Can you transcribe the data exactly? Leave the pictures out.

[Saved data entries]
* * * *
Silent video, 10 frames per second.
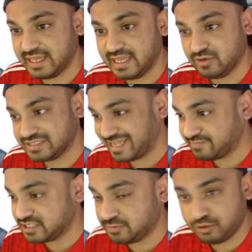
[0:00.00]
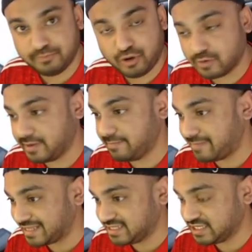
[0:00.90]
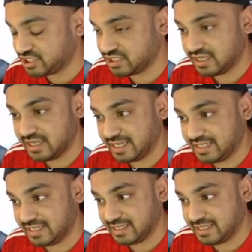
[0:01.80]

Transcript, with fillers: It was tempted to put Pogba and Matic in,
* * * *
» **FINISHED EXERCISE**
Silent video, 10 frames per second.
[0:00.00]
[0:00.90]
[0:01.80]

Transcript, with fillers: It was tempted to put Pogba and Matic in,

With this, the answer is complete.